Vortrag zum Thema „Neue Perspektiven“. Gemeinsam veranstaltet mit der Fritz Thyssen Stiftung.
Ort: Kino im Museum Ludwig, Südeingang

Seit ihrer Gründung gilt die documenta als eine der international bedeutendsten Großausstellungen. Seitdem ist auch ihre Beziehung zum Kunstmarkt kontinuierlich reflektiert und immer wieder neu bewertet worden: als das Andere des Marktes, als marktfernere Alternative zu anderen Großausstellungen wie der Biennale von Venedig, aber auch als Vorbild für Kunstmessen.

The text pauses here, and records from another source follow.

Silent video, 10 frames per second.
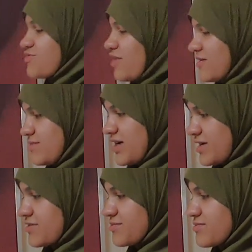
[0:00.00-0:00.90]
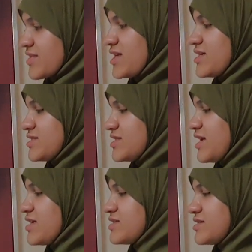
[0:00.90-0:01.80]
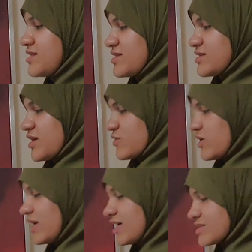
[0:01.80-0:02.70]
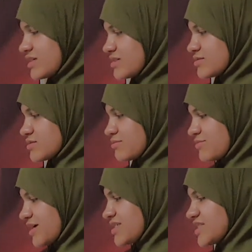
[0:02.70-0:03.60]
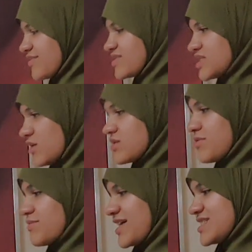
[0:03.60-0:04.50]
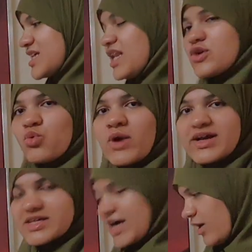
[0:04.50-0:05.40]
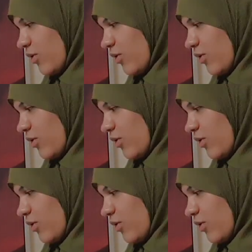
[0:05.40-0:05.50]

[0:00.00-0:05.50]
farmer says that he collected bear 7,000 by selling 1 cow.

Der Vortrag beschäftigt sich anhand der documenta-Geschichte exemplarisch mit den vielfältigen, ebenso zwangsläufigen wie produktiven Verschränkungen zwischen dem Markt der Institutionen und dem Markt der Galerien. Dabei liegt der Schwerpunkt auf dem Zeitraum zwischen der ersten documenta 1955 und dem ersten „Kölner Kunstmarkt“, der ältesten Messe für moderne und zeitgenössische Kunst, die 1966 von zwei documenta-Akteuren – den Kölner Galeristen Hein Stünke und Rudolf Zwirner – initiiert wurde.
Barbara Hess ist Kunsthistorikerin und freie Autorin.